One of my goals has been to develop a universal data description language that would provide a language that could be used to describe any data format. This may alleviate not only the problem of parsing inbound data formats, but just like XSLT has provided a transformation language for XML, it opens the door to the possibility of also creating a transformation language for the parse trees created by a UDDL parser.

A universal data description language is a high bar to set, but it should not be impossible. Certainly all practical data languages are recursive, so any Turing-complete language should suffice. The challenge is to create such a language that permits description of data languages in an intuitive way. Simply defining a universal DDL is of little use if a UDDL parser cannot be efficiently implemented or if the syntax and semantics of the language are so arcane and complex that describing data formats in the UDDL is overly burdensome.

If you are interested in my research in this area, my prospectus and presentation are available at http://cis.usouthal.edu/~dmercer. Theoretically, I should be working on my thesis right now, but I am constantly encountering even more interesting problems or approaches to this problem, and writing up something I have already solved does not seem to take precedence over the demands of work and family.

Tuesday, July 3, 2007

How Java Should Have Handled Multiple Inheritence

C++ permits multiple inheritance. That is, a class can subclass more than one parent class. This can cause ambiguities when more than one parent class exposes identically named and prototyped methods or properties. Fortunately, C++ provides ways to disambiguate this situation.
Java, on the other hand, does not permit multiple inheritance. Instead, it has interfaces, which are guarantees that a given class implements a predefined set of methods and properties. While Java does not permit multiple inheritance, it does permit a class to implement multiple interfaces, and interface names can be used in variable and parameter declarations in much the same way as class names, though an interface cannot be directly instantiated like a class.

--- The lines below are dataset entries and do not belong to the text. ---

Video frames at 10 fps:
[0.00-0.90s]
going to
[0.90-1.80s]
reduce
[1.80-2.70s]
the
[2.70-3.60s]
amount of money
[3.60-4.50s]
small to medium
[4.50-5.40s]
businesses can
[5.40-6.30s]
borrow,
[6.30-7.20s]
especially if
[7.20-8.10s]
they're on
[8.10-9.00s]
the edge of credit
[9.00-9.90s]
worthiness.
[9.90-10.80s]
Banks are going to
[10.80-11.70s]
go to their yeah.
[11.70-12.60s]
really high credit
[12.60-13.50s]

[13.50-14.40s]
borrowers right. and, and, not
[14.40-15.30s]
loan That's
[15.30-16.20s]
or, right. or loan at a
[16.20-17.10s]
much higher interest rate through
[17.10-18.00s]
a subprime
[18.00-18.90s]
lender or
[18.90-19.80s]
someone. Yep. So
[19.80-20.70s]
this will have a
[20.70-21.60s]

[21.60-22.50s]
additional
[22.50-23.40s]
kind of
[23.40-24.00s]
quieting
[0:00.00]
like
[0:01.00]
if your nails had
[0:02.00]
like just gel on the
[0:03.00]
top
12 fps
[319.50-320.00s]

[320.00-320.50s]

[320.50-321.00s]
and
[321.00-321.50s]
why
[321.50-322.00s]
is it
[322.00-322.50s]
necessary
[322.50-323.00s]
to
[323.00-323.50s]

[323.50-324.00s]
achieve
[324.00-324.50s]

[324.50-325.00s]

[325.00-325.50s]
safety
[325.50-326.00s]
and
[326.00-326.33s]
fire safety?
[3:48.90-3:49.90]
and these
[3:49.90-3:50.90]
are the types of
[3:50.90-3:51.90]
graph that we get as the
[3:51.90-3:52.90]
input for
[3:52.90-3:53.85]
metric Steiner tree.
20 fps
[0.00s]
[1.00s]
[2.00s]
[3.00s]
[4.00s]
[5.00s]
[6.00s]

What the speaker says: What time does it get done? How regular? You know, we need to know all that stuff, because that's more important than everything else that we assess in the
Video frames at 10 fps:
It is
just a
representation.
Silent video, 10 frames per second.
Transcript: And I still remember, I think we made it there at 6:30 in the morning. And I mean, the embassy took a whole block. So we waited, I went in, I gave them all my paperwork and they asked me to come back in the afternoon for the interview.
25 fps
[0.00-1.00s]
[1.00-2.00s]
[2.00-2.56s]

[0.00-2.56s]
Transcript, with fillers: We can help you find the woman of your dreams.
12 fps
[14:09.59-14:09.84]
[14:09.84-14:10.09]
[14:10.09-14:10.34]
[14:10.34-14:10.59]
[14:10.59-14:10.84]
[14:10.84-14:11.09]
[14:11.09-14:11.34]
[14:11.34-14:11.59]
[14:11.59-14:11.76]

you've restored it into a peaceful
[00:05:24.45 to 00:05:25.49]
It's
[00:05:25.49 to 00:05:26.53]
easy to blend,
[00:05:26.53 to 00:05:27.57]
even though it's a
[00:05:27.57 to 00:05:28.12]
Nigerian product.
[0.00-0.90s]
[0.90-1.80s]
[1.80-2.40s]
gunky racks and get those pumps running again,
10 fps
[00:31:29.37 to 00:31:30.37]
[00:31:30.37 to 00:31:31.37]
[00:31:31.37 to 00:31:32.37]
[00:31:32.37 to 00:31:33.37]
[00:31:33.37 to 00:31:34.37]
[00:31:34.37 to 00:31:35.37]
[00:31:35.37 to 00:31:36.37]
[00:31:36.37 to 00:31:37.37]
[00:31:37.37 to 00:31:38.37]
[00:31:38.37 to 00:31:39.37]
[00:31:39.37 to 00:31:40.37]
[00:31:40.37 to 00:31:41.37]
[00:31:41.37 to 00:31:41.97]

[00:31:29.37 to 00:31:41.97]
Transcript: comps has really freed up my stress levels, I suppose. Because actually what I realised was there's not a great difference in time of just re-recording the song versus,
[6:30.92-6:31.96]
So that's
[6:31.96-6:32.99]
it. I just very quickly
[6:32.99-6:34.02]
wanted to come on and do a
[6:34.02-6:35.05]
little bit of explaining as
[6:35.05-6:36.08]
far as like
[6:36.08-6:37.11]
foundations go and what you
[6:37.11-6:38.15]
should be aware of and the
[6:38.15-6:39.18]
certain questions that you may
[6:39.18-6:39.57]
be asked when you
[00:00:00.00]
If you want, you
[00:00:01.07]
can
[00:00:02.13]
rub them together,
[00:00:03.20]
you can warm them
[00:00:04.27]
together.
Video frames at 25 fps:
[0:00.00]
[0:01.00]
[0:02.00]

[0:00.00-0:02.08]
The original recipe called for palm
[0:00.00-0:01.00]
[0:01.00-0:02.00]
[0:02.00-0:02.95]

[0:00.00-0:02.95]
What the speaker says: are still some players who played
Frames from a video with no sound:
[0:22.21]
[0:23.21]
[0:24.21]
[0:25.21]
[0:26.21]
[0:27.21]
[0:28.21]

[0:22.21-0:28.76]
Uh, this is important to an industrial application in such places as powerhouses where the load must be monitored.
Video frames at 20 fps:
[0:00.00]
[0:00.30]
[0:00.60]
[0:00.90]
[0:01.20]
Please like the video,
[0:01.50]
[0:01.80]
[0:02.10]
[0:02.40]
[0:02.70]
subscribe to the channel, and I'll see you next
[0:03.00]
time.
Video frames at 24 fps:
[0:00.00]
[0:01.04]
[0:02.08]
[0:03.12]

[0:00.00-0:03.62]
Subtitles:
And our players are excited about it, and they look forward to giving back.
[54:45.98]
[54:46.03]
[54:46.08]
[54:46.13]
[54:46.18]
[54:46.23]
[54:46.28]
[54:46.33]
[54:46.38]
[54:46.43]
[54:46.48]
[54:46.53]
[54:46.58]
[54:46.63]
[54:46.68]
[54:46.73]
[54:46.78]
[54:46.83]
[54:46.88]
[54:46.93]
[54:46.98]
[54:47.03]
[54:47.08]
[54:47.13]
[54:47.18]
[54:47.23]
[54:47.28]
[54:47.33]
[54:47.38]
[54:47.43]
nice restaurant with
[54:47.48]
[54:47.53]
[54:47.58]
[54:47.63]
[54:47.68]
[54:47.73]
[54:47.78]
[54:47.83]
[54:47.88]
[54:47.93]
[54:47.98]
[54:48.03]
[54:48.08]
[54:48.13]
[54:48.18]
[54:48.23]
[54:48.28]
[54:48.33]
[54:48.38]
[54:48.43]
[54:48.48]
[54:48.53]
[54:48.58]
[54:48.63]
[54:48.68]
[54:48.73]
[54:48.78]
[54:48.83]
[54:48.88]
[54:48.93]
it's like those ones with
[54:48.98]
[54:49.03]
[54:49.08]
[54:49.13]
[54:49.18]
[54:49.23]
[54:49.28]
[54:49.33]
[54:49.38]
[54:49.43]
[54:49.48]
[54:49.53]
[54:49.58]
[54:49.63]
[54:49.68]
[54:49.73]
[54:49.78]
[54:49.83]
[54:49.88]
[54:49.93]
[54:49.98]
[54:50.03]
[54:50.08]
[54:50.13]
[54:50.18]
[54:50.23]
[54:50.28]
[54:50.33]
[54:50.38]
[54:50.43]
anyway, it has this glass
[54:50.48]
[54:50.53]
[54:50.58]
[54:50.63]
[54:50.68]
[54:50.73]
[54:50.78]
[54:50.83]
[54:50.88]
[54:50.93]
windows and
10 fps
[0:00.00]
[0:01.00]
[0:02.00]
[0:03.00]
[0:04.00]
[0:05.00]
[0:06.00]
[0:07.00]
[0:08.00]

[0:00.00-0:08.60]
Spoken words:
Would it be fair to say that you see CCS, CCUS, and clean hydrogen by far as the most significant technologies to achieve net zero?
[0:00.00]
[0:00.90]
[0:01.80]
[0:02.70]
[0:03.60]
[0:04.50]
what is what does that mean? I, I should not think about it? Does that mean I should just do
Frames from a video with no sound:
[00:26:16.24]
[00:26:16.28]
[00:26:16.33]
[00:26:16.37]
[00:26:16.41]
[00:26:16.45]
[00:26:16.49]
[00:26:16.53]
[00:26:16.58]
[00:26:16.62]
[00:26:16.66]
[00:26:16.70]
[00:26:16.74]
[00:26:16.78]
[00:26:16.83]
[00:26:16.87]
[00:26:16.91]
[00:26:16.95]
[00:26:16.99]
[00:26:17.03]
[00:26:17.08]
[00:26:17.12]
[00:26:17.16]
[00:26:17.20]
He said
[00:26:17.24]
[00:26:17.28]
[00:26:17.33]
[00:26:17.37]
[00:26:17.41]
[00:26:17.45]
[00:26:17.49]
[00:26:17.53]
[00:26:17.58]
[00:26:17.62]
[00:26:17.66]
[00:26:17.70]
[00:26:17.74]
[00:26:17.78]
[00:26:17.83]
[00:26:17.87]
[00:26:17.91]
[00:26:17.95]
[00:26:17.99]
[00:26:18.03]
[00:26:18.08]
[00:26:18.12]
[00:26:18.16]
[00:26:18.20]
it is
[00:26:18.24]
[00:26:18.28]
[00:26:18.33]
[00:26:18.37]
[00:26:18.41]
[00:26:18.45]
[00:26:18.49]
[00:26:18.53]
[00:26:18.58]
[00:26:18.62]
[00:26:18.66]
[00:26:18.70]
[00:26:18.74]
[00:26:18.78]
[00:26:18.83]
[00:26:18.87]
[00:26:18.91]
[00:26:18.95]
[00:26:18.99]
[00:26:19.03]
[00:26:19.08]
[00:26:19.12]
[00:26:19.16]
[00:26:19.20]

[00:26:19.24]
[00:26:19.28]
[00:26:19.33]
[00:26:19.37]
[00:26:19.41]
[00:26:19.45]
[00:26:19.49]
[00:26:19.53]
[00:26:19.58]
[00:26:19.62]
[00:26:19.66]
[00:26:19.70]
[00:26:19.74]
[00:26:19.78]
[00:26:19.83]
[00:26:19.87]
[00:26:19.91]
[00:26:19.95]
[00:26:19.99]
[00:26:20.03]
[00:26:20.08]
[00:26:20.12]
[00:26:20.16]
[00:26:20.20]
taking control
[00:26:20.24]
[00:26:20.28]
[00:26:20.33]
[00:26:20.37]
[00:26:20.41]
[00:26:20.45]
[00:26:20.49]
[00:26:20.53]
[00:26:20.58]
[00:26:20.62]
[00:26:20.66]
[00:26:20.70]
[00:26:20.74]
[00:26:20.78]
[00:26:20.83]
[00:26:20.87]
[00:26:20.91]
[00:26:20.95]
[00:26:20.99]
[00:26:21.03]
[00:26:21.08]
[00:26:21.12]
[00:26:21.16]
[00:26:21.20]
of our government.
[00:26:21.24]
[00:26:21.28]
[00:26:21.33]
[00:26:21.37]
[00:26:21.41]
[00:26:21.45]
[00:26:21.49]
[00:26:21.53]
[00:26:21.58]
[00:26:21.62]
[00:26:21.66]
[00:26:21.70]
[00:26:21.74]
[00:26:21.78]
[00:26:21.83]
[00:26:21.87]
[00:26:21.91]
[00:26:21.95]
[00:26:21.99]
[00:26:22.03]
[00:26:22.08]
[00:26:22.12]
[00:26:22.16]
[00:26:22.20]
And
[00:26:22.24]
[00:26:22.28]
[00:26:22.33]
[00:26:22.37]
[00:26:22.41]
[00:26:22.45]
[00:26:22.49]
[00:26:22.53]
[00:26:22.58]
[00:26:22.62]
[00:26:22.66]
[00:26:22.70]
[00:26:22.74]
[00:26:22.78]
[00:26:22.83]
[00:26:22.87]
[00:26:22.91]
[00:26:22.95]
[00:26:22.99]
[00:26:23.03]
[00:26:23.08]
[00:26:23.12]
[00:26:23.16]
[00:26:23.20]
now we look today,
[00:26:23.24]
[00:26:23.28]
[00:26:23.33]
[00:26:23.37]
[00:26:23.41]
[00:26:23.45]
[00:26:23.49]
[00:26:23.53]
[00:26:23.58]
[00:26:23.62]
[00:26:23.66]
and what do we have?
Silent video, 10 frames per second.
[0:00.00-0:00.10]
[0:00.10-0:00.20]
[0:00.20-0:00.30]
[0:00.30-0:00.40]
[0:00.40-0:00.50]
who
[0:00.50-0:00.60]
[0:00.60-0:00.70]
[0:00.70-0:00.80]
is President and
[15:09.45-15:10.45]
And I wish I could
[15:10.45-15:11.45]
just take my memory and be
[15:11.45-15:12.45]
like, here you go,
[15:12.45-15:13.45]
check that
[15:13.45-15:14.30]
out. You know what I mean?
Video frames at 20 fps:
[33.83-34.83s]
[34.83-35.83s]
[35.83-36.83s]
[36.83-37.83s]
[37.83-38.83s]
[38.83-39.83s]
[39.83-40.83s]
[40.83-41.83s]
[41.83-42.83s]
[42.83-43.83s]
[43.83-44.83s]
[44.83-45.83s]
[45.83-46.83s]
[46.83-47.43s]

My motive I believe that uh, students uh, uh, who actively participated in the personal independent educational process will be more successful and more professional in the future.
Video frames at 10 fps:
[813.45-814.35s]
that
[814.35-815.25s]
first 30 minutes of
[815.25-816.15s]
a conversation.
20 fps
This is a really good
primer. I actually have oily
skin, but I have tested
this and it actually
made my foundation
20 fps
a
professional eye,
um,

As Java postdates C++, it is an attempt to clean up the messiness that comes with multiple inheritance. However, I think it comes up short, as it requires class designers to decide in advance whether to define a class with and interface or not. While nothing prevents designers from defining all classes with interfaces, there is nothing that requires it, and even if a prudent designer did, there is nothing to force class users to use those interfaces instead of the classes directly. Java should:

Require that the entire interface that a class exposes be defined by the set of interfaces it declares that it implements. If a class implements more than one interface with the same method name and prototype, then the class can designate different functions to correspond to the different interfaces. This will properly handle interfaces that attach different semantic meanings to the same method name.
Require that variable and parameter types only be declared as the interface required. A class is not a valid type. A class, however, is the only way to instantiate an object that implements a particular type.
Permit interfaces to require other interfaces. This does not include the required interface’s signature in the requiring interface, but it does mean that implementing the requiring interface implicitly implements the required interface. For example, if I₁ is an interface with the method f₁. An interface I₂ may require I₁. Now, any class that implements I₂ must provide a method for I₁’s method f₁. This f₁ method is specifically not part of I₂. In fact, if I₂ had a method f₁, then the class definition would also need to provide a method for I₂’s f₁ (which may or may not be the same as I₁’s). Note that this avoids any messiness with multiple inheritance. Let’s say we also have an interface I₃ that requires I₁, and an interface I₄ that requires both I₂ and I₃. Although both I₂ and I₃ require I₁, I₁’s methods remain I₁’s, so defining a method implementing I₁’s method f₁ satisfies the requirement from both I₂ and I₃.